Проводились также опыты, в которых конкретизированные словесные воздействия производили соответствующие изменения в составе желудочного сока и секретов поджелудочной железы. Так воображение обманывало организм.
Чтобы слово могло вызвать любые реакции организма и заменить собой реальные раздражения, оно должно быть конкретным и способным вызвать яркую картину на экране внутреннего зрения человека. Это вполне возможно, если актер сам или с помощью другого актера достиг такого состояния, при котором преобладает функция образно-чувственной системы.
Чем дальше от обобщенных понятий, чем конкретнее образ, тем он больше возбуждает деятельность первой сигнальной системы.
А абстрактное понятие, слово-обобщение откликается во второй сигнальной системе, потому что только ею оно порождено. Следы зрительных восприятий, из которых складывалось обобщение, так многочисленны, что неизвестно, какому из них нужно появиться на экране внутреннего зрения. Конкретные же слова мгновенно вытягивают свои «образные слепки» и складывают яркую картину.
Видения — оживляют слово. Это оборотная сторона того самого процесса, когда слово оживляет видения.
Конкретные видения, воспринятые пациентами неосознанно, в актах внушения, приводят в действие реакции, связанные с пищеварением. Это не частные случаи психотерапии, а закономерность, проливающая свет на природу жизненного общения.

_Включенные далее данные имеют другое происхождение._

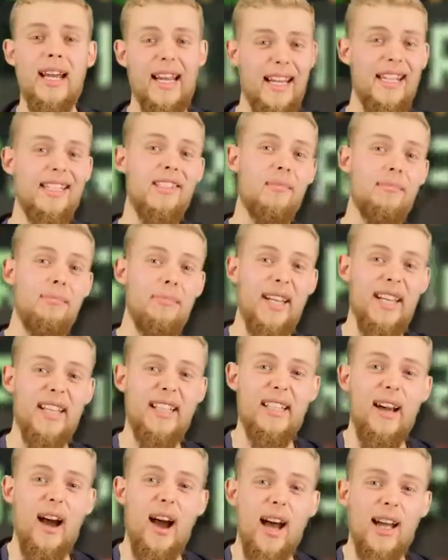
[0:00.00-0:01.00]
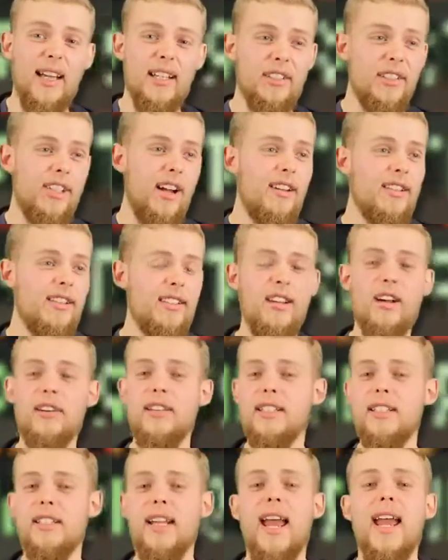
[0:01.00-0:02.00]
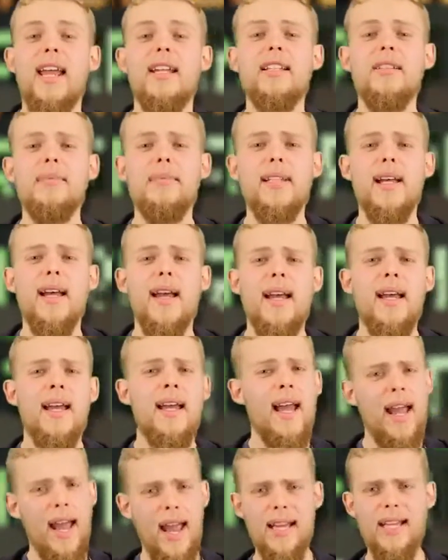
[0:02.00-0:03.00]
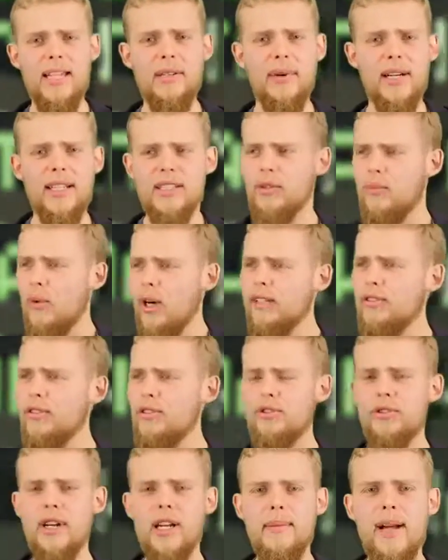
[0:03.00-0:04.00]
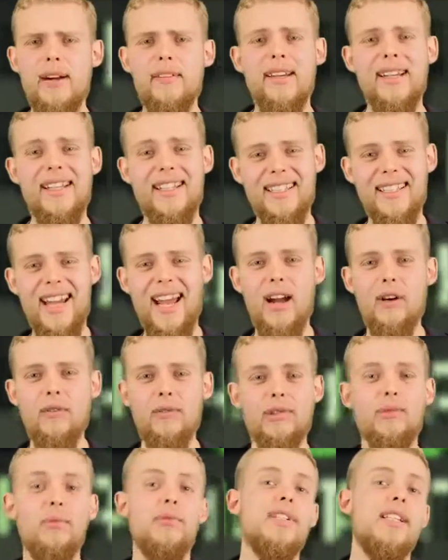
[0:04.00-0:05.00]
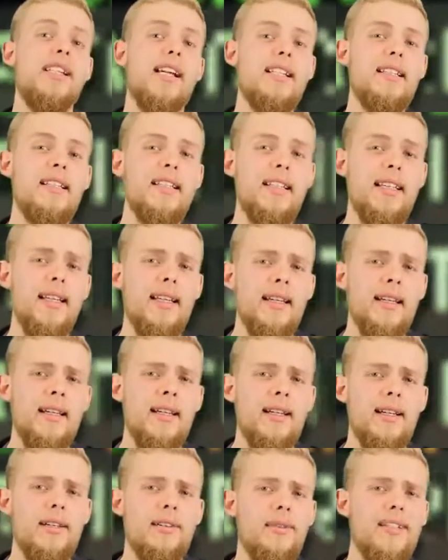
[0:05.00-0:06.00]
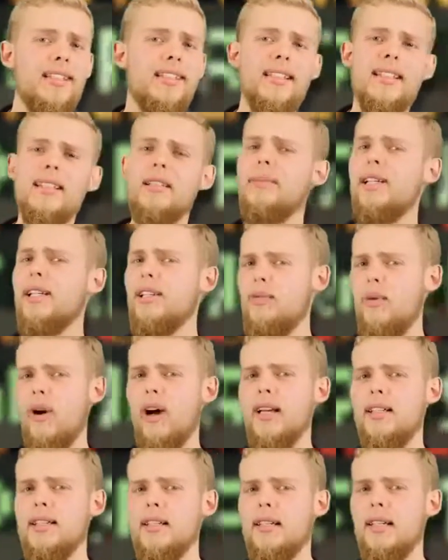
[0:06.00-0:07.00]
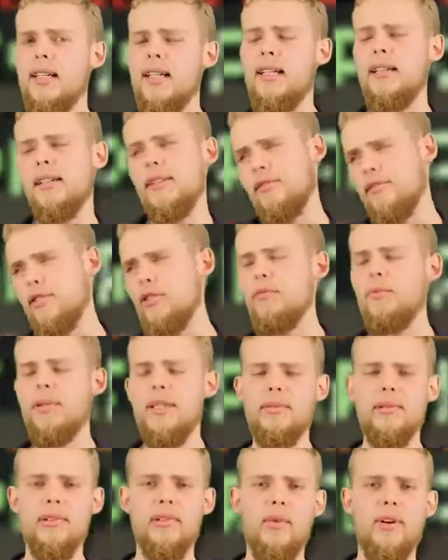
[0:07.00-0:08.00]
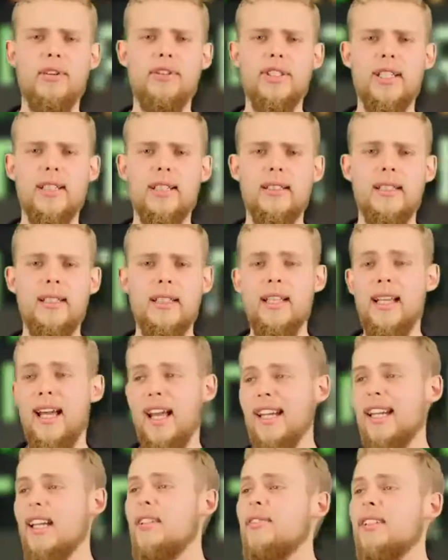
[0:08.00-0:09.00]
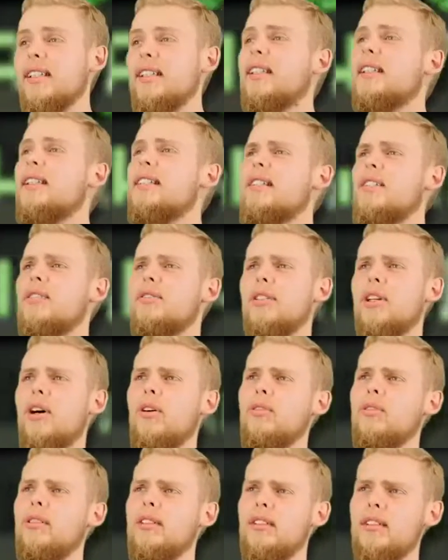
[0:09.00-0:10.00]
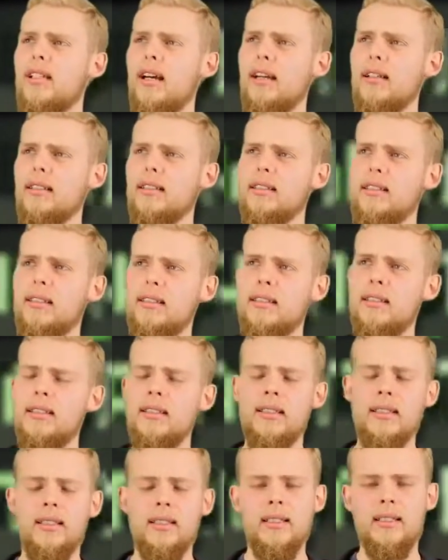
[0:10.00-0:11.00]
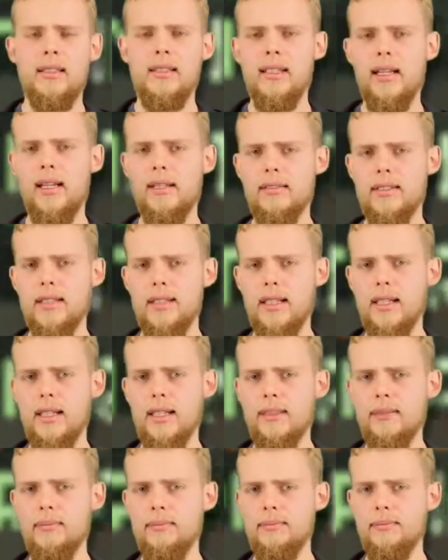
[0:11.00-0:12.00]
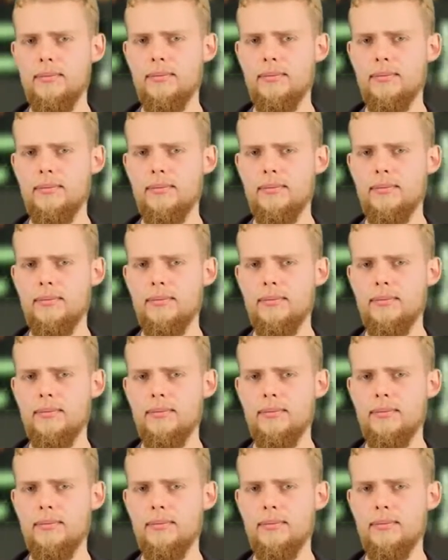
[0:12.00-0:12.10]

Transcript: he's a big guy and chances are he's going to end up there anyway, so why not try him out now, towards the end of the year, when it's a little bit quieter, fewer people are watching, and everything is so cold and dark outside.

К. И. Платонов, говоря об отношениях врача и больного, пишет, что врач должен не только понять, но и почувствовать его душевные страдания, «вчувствоваться» в них, сжиться с ними и притом так, чтобы больной это тоже почувствовал. Он указывает на давние традиции врачебной этики, на то, что успех всякого лечения вообще, а в особенности лечения психотерапевтического, зависит от доверия к врачу со стороны больного, от установившейся связи между больным и врачом, от «чувствования» больным желания врача помочь ему. Умелый и внимательный подход врача к больному, вселяющий доверие больного к врачу, — в этих словах заключен важный закон жизненного общения. Умелый и внимательный подход — это желание передать, оказать помощь. Доверие больного — желание воспринять, получить помощь. Врач, вселяющий доверие (иначе говоря, «внушающий доверие»), — протягивает линию связи. Больной, доверяющий врачу, — принимает и крепко держит этот провод. Устанавливается неразрывная взаимосвязь. А конкретные видения, сознательно внедряемые врачом-психотерапевтом и сознательно воспринимаемые пациентом (просматриваемые пациентом — осознанно или неосознанно), изменяют внутреннюю среду пациента.
Неразрывная взаимосвязь — основной закон жизненного общения. Для укрепления сценического общения и понадобились Станиславскому все его образные «токи внутреннего общения», «создание ленты видений, иллюстрирующих подтекст», «лучеиспускание и лучевосприятие».